Teamster uses a custom GCSIOManager that extends dagster-gcp's PickledObjectGCSIOManager. All intermediate asset outputs are stored in Google Cloud Storage buckets named teamster-<code_location> (e.g. teamster-kipptaf).

Branch deployments automatically redirect to the teamster-test bucket to isolate test runs from production data.

Choosing an IO manager

Three modes are available. Each code location wires them up via factory functions in core/resources.py:

IO manager Factory object_type Use when
Pickle (default) get_io_manager_gcs_pickle(code_location) "pickle" Python objects (dicts, dataframes, etc.) — the default for most assets
Avro get_io_manager_gcs_avro(code_location) "avro" SFTP and API assets that yield lists of records with a defined Avro schema
File get_io_manager_gcs_file(code_location) "file" Raw bytes from a local file path — used by paginated Deanslist assets

GCS path structure

Asset outputs are stored using Hive-style partitioned paths so that BigQuery external tables can read them directly.

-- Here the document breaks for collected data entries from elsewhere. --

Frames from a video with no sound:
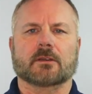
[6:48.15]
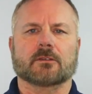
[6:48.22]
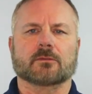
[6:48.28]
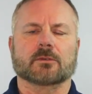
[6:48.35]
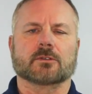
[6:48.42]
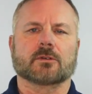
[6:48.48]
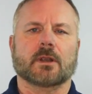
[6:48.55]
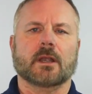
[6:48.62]
Because
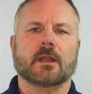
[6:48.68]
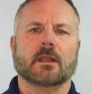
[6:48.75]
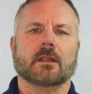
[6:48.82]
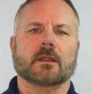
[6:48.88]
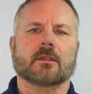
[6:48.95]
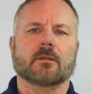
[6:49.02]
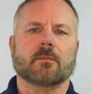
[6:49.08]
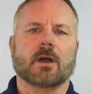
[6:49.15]
we're
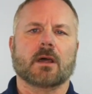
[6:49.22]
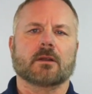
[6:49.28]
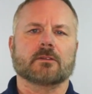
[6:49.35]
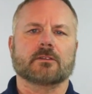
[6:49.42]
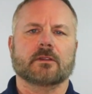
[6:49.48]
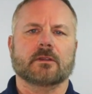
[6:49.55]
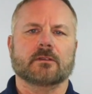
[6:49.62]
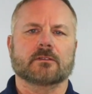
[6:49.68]
training the
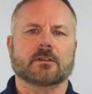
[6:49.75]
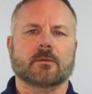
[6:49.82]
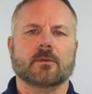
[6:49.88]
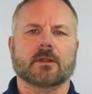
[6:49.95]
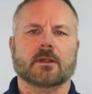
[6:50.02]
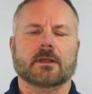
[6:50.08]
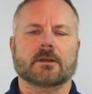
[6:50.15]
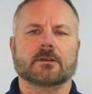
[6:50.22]
models in these
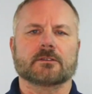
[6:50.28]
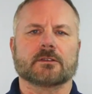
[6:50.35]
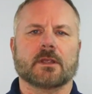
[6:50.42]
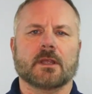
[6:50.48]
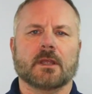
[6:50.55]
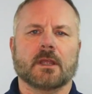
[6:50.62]
simulators,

Date/datetime partition keys are decomposed into fiscal year, date, hour, and minute components:

teamster-<code_location>/
  <asset_key>/
    _dagster_partition_fiscal_year=YYYY/
      _dagster_partition_date=YYYY-MM-DD/
        _dagster_partition_hour=HH/
          _dagster_partition_minute=MM/
            data

Non-date partition keys use a single key component:

teamster-<code_location>/
  <asset_key>/
    _dagster_partition_key=<value>/
      data

Multi-partition keys concatenate all dimensions, sorted alphabetically by dimension name.

Resync signal

The epoch timestamp 1970-01-01 is treated as a full-refresh trigger. When the GCSIOManager writes a partition with this key, it replaces the timestamp with the current time, effectively writing to a fresh path.

How to use it: To force a complete refresh of a partitioned asset without deleting existing GCS data, materialize the asset using 1970-01-01 as the partition key. The IO manager writes to a new timestamped path; downstream BigQuery external tables pick up the new data on the next query.

This is the standard pattern for assets where the upstream API does not support incremental queries and a periodic full reload is required.